Synthesis of ICP Particle 3:

A precursor solution was prepared by mixing 1 (20 mg, 29.6 μmol) and Zn(OAc)₂ (11 mg, 59.9 μmol) in DMF (10 mL). Diethyl ether was allowed to diffuse into the precursor solution overnight. The resulting precipitate was isolated and subsequently washed with toluene via centrifugation and redispersion cycles. Each successive supernatant was decanted and replaced with fresh toluene. The product was then dried under vacuum (19 mg, yield= 80%). Microparticle 3 can be synthesized using metallo-salen precursor 2 (20 mg, 27.1 μmol) and one equivalent of Zn(OAc)₂ (5 mg, 27.1 μmol) in DMF and ether (21 mg, yield = 88%). IR (KBr pellet, cm⁻¹): 685 (w), 771 (w), 1165 (w), 1340 (w), 1363 (w), 1386 (s), 1409 (s), 1451 (m), 1562 (m), 1612 (vs), 2946 (m). MS (ESI taken after dissolving in pyridine, m/z): 894.55 (calcd for [2] · 2(pyridine), C₅₂H₅₄N₄O₆Zn: 894.33) and 957.58 (calcd for [2 – H] · Zn · 2(pyridine), C₅₂H₅₅N₄O₆Zn₂: 957.25). Anal. calcd for Zn(2 – 2H) · H₂O: C 61.55, H 5.41, N 3.42; found: C 61.65, H 5.25, N 3.51.

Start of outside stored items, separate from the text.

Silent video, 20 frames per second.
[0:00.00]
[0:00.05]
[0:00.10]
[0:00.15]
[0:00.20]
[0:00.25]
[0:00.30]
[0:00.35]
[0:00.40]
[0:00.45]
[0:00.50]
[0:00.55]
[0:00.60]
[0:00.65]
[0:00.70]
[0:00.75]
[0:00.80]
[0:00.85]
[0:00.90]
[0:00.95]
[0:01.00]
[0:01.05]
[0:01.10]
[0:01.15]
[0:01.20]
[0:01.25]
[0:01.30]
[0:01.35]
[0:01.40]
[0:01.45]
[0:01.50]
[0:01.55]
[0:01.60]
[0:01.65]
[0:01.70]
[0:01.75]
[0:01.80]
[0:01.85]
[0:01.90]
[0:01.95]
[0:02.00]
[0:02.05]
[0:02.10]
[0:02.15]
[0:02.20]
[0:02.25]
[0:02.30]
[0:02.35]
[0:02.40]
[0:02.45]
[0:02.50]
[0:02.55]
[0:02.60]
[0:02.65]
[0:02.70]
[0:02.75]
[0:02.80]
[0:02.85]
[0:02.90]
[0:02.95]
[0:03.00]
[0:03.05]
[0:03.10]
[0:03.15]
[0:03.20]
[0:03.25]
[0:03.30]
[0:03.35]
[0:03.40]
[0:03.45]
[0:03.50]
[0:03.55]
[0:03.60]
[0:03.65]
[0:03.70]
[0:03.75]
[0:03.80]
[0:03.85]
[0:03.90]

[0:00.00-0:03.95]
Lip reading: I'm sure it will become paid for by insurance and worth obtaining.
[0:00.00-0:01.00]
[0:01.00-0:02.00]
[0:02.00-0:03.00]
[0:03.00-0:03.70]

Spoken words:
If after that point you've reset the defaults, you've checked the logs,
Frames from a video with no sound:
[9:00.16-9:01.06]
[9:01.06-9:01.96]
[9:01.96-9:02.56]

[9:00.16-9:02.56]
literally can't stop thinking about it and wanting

Synthesis of Metallomacrocycle 4:

Diethyl ether was diffused into a pyridine solution of AFSL 1 (20 mg, 29.6 μmol) and Zn(OAc)₂ (11 mg, 59.9 μmol), which gave a yellow crystalline precipitate (17 mg, yield = 70%). IR (KBr pellet, cm⁻¹): 698 (w), 771 (w), 1160 (w), 1383 (s), 1449 (m), 1556 (m), 1612 (vs), 1620 (vs), 2942 (w). MS (ESI taken after dissolving in pyridine, m/z): 895.17 (calcd for [2] · 2(pyr-pyridine), C₅₂H₅₄N₄O₆Zn: 894.33) and 957.09 (calcd for [2 – H] · Zn · 2(pyridine), C₅₂H₅₅N₄O₆Zn₂: 957.25). Anal. calcd for Zn(2 – 2H) · 5(pyridine): C 65.50, H 5.50, N 6.31; found: C 65.84, H 5.41, N 5.91.

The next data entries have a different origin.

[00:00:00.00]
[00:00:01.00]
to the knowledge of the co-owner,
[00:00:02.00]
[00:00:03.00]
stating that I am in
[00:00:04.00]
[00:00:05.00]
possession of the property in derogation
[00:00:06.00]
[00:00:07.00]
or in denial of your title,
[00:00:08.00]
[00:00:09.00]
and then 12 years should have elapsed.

Selected X-Ray Crystallographic Data for 4 (CCDC-638761):

C₁₅₉H₁₆₀N₁₉O_12.5Zn₄, Triclinic, space group P1, a = 9.441(1) Å, b = 15.476(2) Å, c = 25.538(3) Å, a = 92.895(2)°, β = 95.013(2)°, γ = 107.180(2)°, V = 3539.8(7) ų, Z = 1, T = 293(2) K, 2θ_max = 57.7°, MoKα (λ = 0.71073 Å), R₁ = 0.0523 (I>2σ(I)), wR₂ = 0.1282 (all data), and GOF on F² = 0.906 for 1768 parameters and 28235 unique reflections.